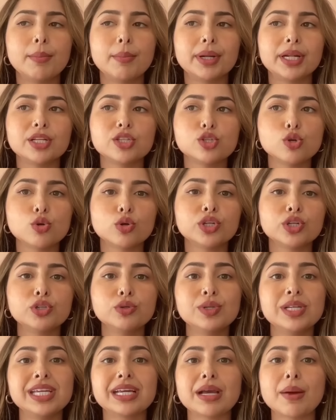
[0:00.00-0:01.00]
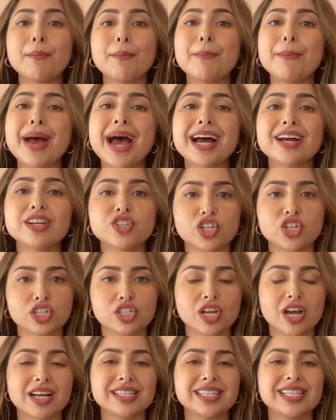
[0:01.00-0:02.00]
but it's your unique magic
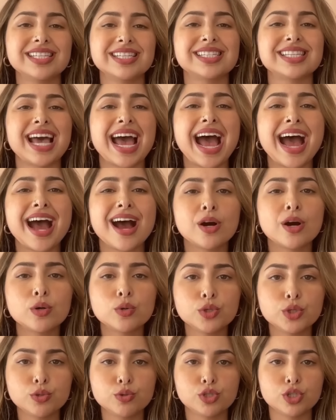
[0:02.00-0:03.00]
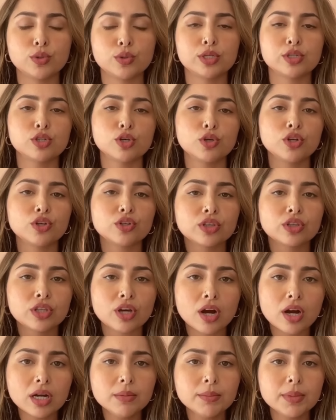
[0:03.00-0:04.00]
sauce. It's how you do it. So your
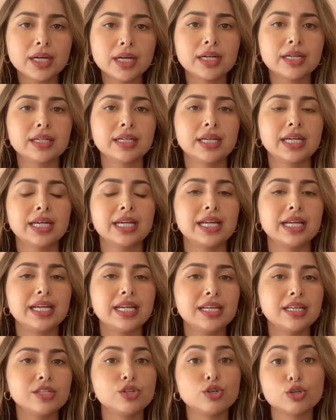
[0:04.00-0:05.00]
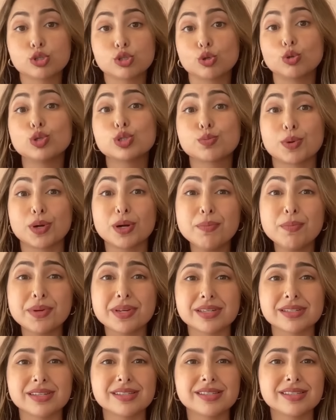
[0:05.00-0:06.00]
dharma is your soul's
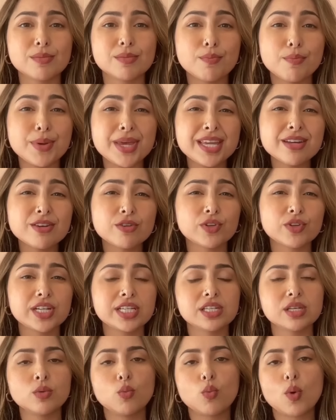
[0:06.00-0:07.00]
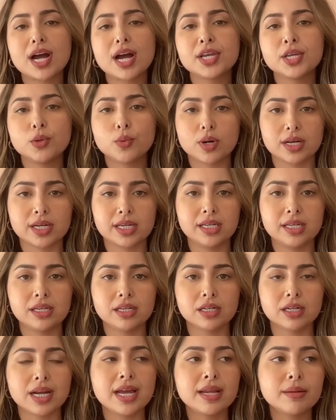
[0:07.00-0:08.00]
purpose. It's the big reason why you are
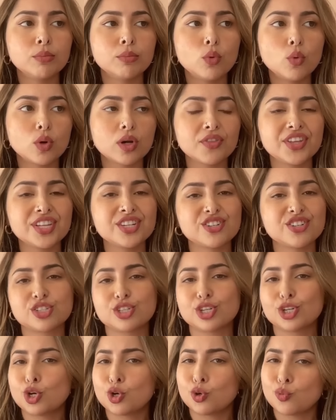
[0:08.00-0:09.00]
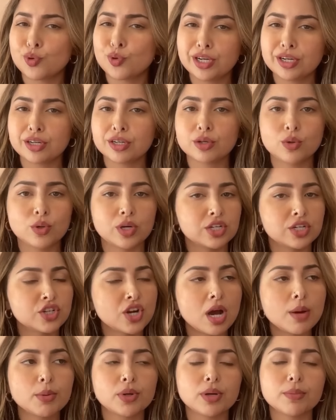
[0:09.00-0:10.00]
here. And more than just a career or a
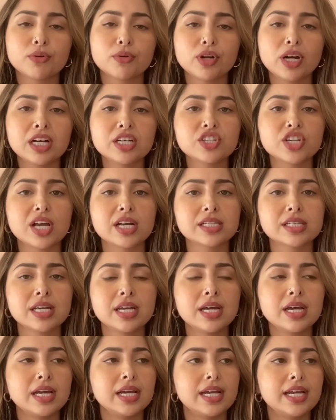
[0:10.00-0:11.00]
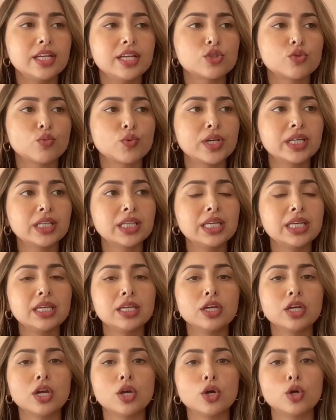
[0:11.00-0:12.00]
job or a project, it's really
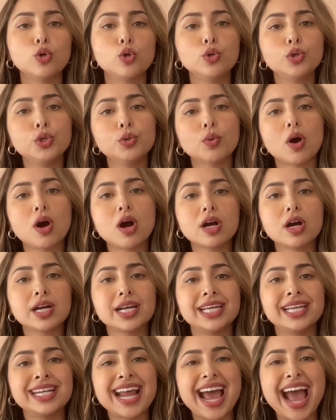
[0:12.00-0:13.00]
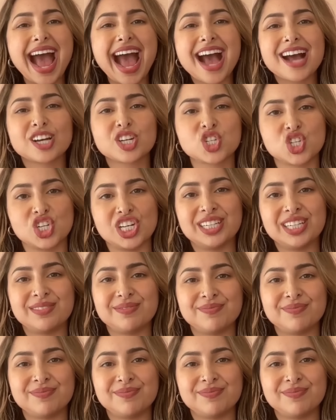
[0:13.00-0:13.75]
who you are in action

### WHAT THE TASK ASKS
Print the lines from the one that contains "[0:03.00-0:04.00]" through the last line of the data, exactly and in full, and no other lines. Pictures are not part of the copy.

### YOUR SOLUTION
[0:03.00-0:04.00]
sauce. It's how you do it. So your
[0:04.00-0:05.00]
[0:05.00-0:06.00]
dharma is your soul's
[0:06.00-0:07.00]
[0:07.00-0:08.00]
purpose. It's the big reason why you are
[0:08.00-0:09.00]
[0:09.00-0:10.00]
here. And more than just a career or a
[0:10.00-0:11.00]
[0:11.00-0:12.00]
job or a project, it's really
[0:12.00-0:13.00]
[0:13.00-0:13.75]
who you are in action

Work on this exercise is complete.